In the case of Robert Santiago versus the State of Florida, the facts were as follows:
The police received an anonymous phone call about a car parked at the end of a dead end street at 2:00 a.m. with its headlights periodically flashing on and off. When officers arrived at the location, they found Mr. Santiago and a female passenger inside the vehicle. The keys were in the ignition so music could play, but the engine was not running. After an officer smelled alcohol on Santiago’s breath, Santiago stated that he had drunk a couple of beers, but he was not driving. When asked why he was at that location, Santiago gave the officers a vague explanation. The police then ordered him to step out of the car, and when he did so a small plastic bag containing cocaine dropped from his lap onto the ground. The officers searched the car and located a short plastic straw that they believed to be drug paraphernalia. The female passenger, who owned the vehicle, told the officers that both the cocaine and the paraphernalia belonged to Santiago.
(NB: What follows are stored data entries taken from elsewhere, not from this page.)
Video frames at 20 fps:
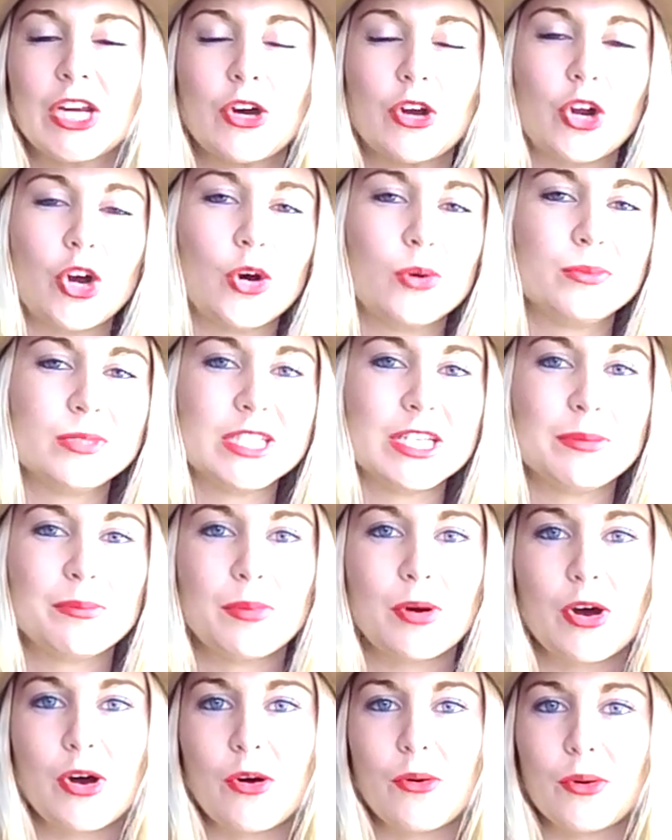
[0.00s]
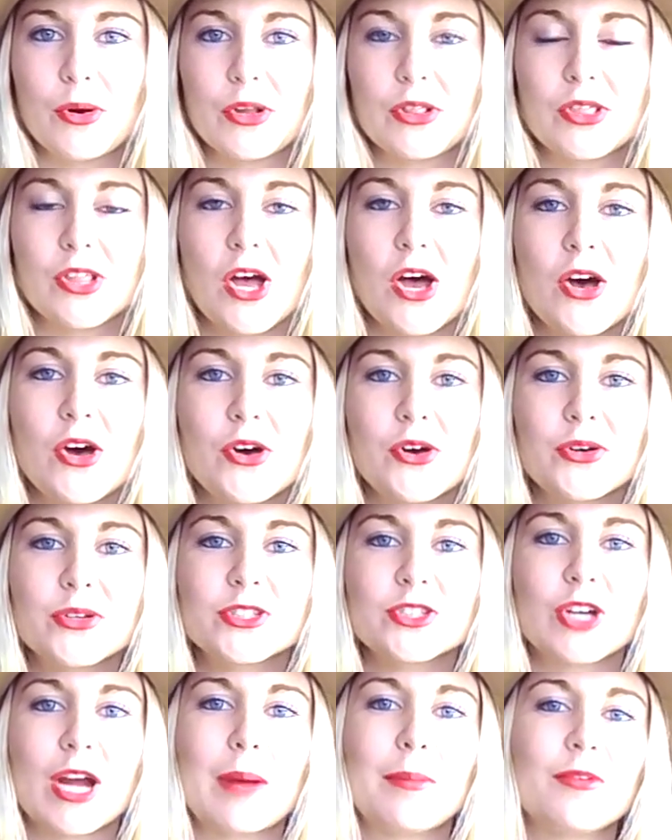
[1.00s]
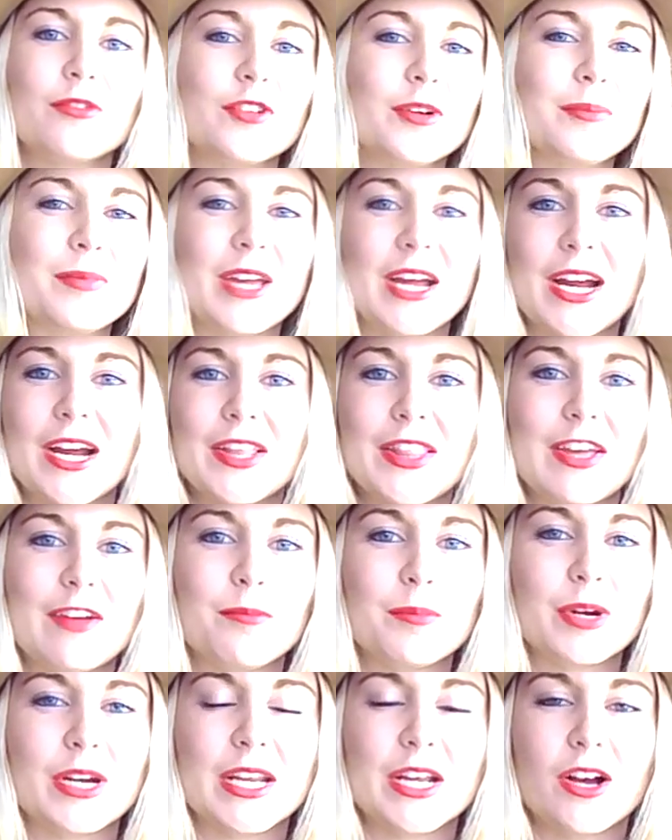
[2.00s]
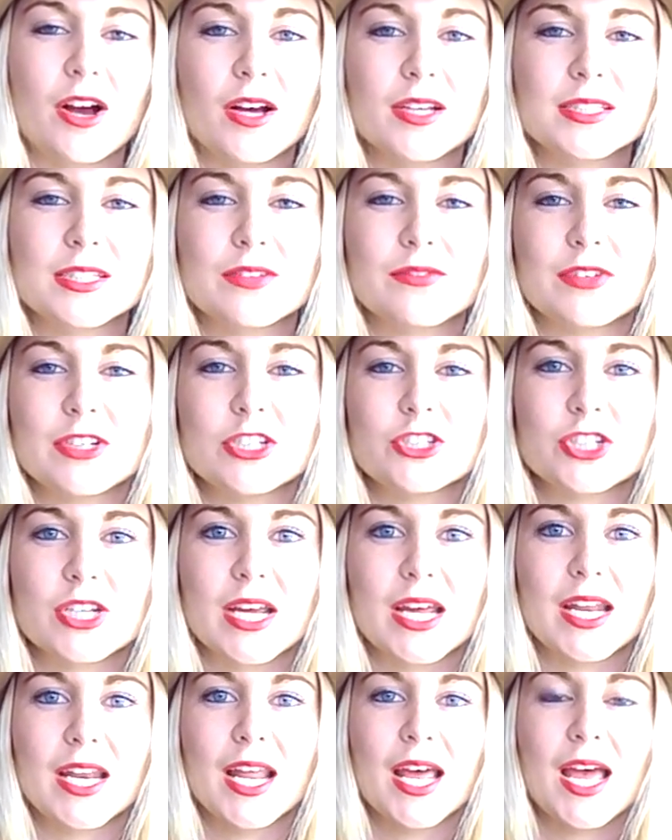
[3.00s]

go to Home Depot or Lowe's, grab it from there. They have pretty cost efficient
He was then arrested for possession of cocaine and drug paraphernalia.
Later, in court, the officer testified that the smell of alcohol combined with Santiago’s admission that he had drunk a couple of beers did not lead him to conclude that Santiago might be under the influence of alcohol. Nevertheless, he still ordered Santiago to get out of his car. The court of appeals said that the police need more than just the smell of alcohol to order someone out of his car to do a DUI investigation. Examples of such things include speeding during the early morning hours, bloodshot and watery eyes, and being slumped over the steering wheel with the engine running and the headlights on. Because none of those things were present in Santiago’s case, it was illegal for the police to order him out of his car. Therefore, the plastic bag containing cocaine that dropped from his lap onto the ground and the drug paraphernalia found in the car could not be used against him in court.